People could express what they were feeling and they would get more encouragement from the people around them, rather than getting shunned or put down for who they were or how they felt.
There were other places that went beyond that, like the BDSM scene. There was the Hellfire Club over on the corner of Ninth Avenue and 14th Street. There was a place in the basement with incredible goings-on. I went to a party and Annie Sprinkle was one of the people there (getting fisted). There was a lot of outrageous stuff going on in public.
It sounds like all of this freedom really allowed people to use the club scene as a space for sexual exploration – whereas now it might be more about having fun with your friends, checking out new music, or documenting your life for social media.
Allan Tannenbaum: One of the biggest reasons people went to clubs and parties was to get laid. That was the goal. The idea was to get dressed up, go out, dance, and have fun – but you were hoping to meet somebody there and take them home. That’s what all of the drinks and the coke was for.

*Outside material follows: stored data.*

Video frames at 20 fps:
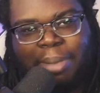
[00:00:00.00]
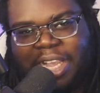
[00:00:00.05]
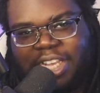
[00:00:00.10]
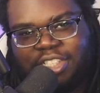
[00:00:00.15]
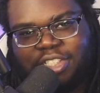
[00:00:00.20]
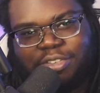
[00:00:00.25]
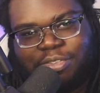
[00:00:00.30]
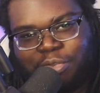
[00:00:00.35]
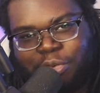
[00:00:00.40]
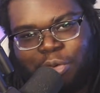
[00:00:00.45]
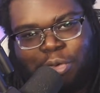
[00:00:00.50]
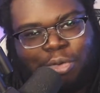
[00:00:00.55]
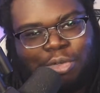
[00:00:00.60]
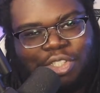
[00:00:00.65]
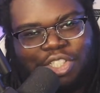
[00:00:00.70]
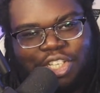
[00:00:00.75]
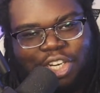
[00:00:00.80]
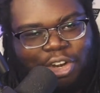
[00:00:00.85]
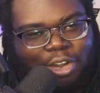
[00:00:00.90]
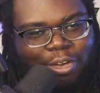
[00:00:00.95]
foods, you
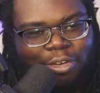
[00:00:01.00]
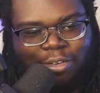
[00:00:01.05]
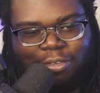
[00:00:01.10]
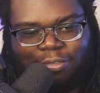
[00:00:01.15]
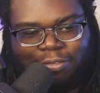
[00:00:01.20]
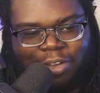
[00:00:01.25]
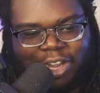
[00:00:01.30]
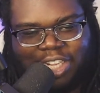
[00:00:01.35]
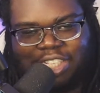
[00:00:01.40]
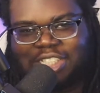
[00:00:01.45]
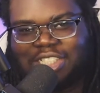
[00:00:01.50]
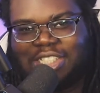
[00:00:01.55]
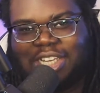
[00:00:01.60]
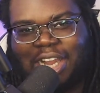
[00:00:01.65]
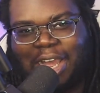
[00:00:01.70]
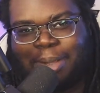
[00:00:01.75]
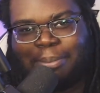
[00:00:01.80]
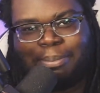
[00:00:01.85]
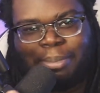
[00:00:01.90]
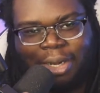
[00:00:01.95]
know, fucking
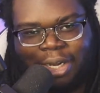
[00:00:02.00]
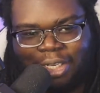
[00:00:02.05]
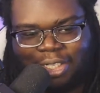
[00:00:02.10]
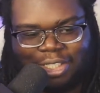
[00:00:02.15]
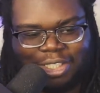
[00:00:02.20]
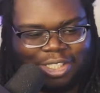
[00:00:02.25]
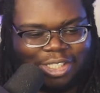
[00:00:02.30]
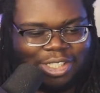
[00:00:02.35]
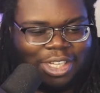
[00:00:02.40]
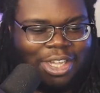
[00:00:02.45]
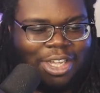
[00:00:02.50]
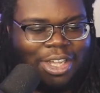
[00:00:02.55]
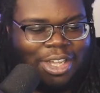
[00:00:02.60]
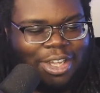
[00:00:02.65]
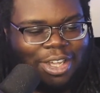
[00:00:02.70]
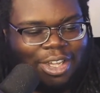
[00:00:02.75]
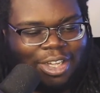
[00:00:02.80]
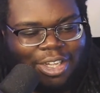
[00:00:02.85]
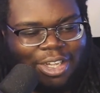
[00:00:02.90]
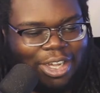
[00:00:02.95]
slime buns.
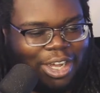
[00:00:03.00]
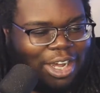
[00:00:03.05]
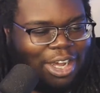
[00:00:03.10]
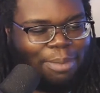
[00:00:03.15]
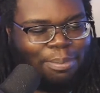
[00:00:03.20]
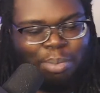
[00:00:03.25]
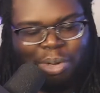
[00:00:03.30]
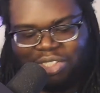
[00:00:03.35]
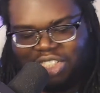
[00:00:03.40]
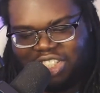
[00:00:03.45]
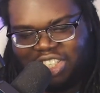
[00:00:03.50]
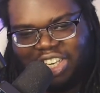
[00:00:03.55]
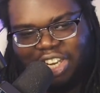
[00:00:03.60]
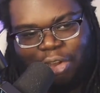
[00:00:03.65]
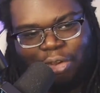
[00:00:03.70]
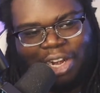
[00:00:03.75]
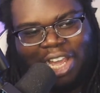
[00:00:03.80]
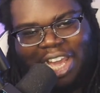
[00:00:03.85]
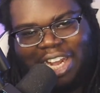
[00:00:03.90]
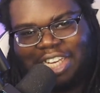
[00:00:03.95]
Princess Leona
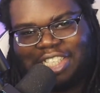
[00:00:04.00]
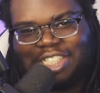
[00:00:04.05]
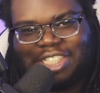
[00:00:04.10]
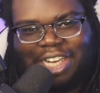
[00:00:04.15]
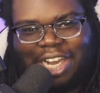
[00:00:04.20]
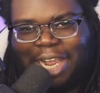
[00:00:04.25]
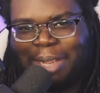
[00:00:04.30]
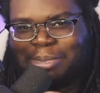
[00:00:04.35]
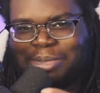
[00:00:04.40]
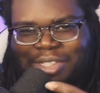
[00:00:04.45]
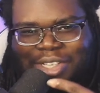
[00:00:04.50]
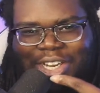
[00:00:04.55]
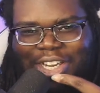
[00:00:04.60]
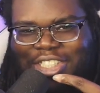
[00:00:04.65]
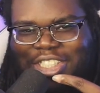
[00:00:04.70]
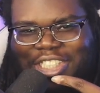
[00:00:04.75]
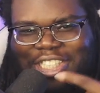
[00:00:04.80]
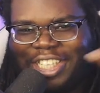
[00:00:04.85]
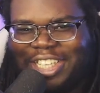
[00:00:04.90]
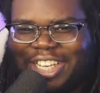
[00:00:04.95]
had a slime
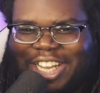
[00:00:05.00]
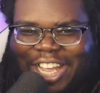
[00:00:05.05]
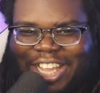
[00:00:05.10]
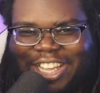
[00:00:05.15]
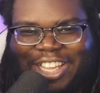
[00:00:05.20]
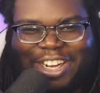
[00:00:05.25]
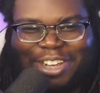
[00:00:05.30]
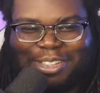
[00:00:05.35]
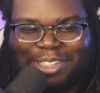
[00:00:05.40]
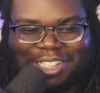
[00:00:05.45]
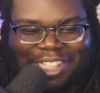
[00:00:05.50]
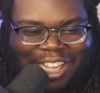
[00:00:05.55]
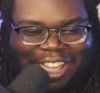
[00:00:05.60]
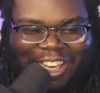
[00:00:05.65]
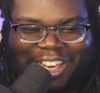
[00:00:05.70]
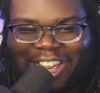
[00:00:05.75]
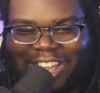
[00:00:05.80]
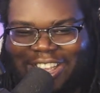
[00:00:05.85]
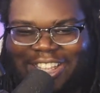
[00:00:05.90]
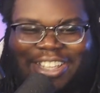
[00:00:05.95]
slushy, like, you know what I'm saying?
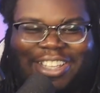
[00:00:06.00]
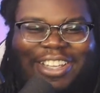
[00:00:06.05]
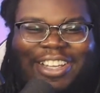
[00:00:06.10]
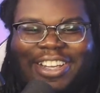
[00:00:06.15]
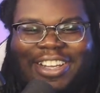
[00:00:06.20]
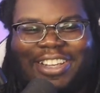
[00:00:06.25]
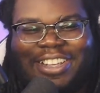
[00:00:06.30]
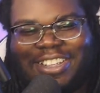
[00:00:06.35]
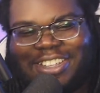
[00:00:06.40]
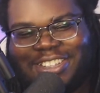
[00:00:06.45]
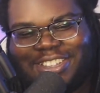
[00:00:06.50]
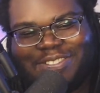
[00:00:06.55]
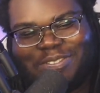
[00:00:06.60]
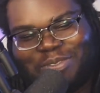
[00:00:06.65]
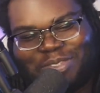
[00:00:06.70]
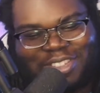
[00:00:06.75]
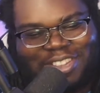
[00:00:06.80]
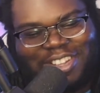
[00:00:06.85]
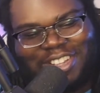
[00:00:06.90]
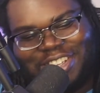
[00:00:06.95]
Like,
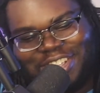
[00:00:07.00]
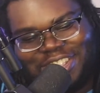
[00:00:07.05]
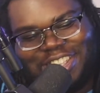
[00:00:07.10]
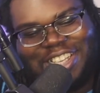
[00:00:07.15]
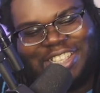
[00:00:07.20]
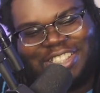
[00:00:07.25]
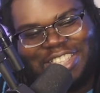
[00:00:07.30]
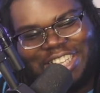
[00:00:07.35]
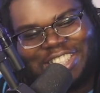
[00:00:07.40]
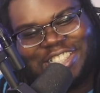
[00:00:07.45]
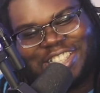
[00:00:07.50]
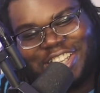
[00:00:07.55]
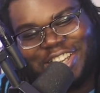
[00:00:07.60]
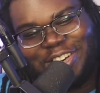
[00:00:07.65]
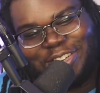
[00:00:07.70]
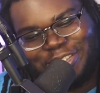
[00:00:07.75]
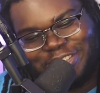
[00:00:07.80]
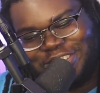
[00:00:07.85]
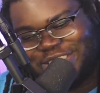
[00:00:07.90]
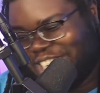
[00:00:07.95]
it's cute.
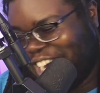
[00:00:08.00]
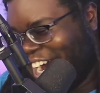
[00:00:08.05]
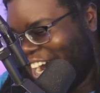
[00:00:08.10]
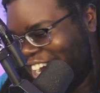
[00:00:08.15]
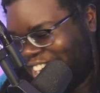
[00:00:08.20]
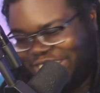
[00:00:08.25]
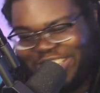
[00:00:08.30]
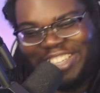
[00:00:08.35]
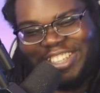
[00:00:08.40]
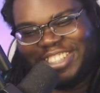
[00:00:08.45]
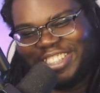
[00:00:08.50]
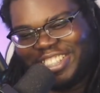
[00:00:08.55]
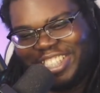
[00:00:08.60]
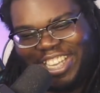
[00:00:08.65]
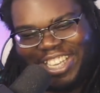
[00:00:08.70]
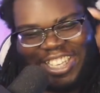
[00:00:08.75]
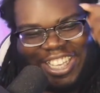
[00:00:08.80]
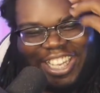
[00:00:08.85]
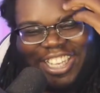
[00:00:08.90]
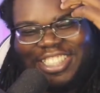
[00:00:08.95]
All right, you know what I'm saying?
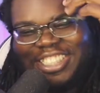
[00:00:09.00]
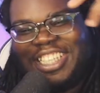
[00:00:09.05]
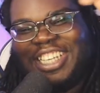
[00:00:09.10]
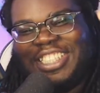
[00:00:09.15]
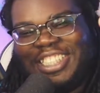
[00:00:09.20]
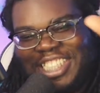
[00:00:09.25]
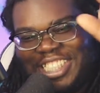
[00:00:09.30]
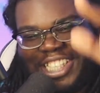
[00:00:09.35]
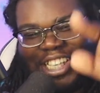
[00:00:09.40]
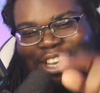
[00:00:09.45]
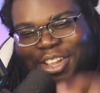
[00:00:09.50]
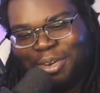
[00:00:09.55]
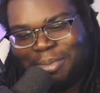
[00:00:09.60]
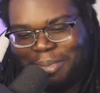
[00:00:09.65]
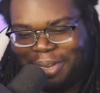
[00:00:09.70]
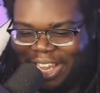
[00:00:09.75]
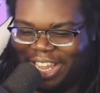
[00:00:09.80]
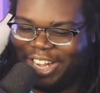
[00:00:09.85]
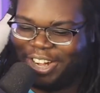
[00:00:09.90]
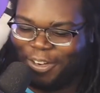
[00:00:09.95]
Yeah, just a little bit.
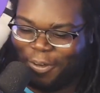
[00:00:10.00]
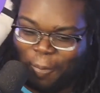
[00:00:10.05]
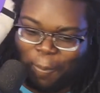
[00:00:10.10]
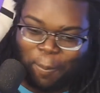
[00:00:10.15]
Anywho,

When you’re young, you’re not necessarily looking to meet someone you will settle down with have kids with – it’s just to go out there and have a great time. You might regret it in the morning but at the moment, it seems like a good idea. I don’t remember any kind of judgment for any kind of behaviour for anyone who was going out, whether it was to CBGBs, Mudd Club, or Studio 54.

Why did things change?
Allan Tannenbaum: Aids was the big game changer. That scared the shit out of everybody, gay or straight – when people realised what was going on and the horror of it. In the 80s, I photographed Aids patients in the hospital and seeing people with Kaposi’s Sarcoma on their skin was pretty terrifying, seeing how they were gaunt and sick, and everybody eventually died. Now, thank God, there are drugs and people can survive, but back then it was a death sentence.
That changed the rules of the game and people were afraid. With all the freedom going on, you don’t know where your partner had been. You couldn’t have confidence in that kind of careless freedom at all. I had friends who died. A lot of people I knew and people I photographed were some of the first patients who passed away.
By the time the early 80s came, I had had enough of the nightlife and the decadence anyway. I went on to do serious international photojournalism. When I wasn’t traveling, I would come to New York and occasionally go to a club like Area or Club USA to take pictures but I found it kind of boring and repetitive by that point. For me, by the early 80s, all of that freedom was gone and the values had changed. Being artistic, creative, having fun, and living free were thrown by the wayside as money crept in and the city became more wealthy.
Do you think this is cyclical, or was that a moment in time that is forever gone?
Allan Tannenbaum: It’s always difficult to predict the future but I can cast a fairly practiced eye on the past – but where it’s going to go, I don’t know.
Today, I am still living in the same loft in Tribeca as I did in the 1970s. I went out to walk our chihuahuas at the same time the local parents were going out to pick up their kids at school, and I couldn’t help but notice how much the neighbourhood has changed. You have legions of these very American-looking families with fleets of kids, all marching home from school. As an aside I walked myself or with friends to school every single day through 13 years of school.
To go from something so Wild West and anything goes to this intense, suburban scene here in the city – it’s hard to imagine anything changes, but you never know. There could be a huge financial collapse and if that happens, God knows what’s coming next.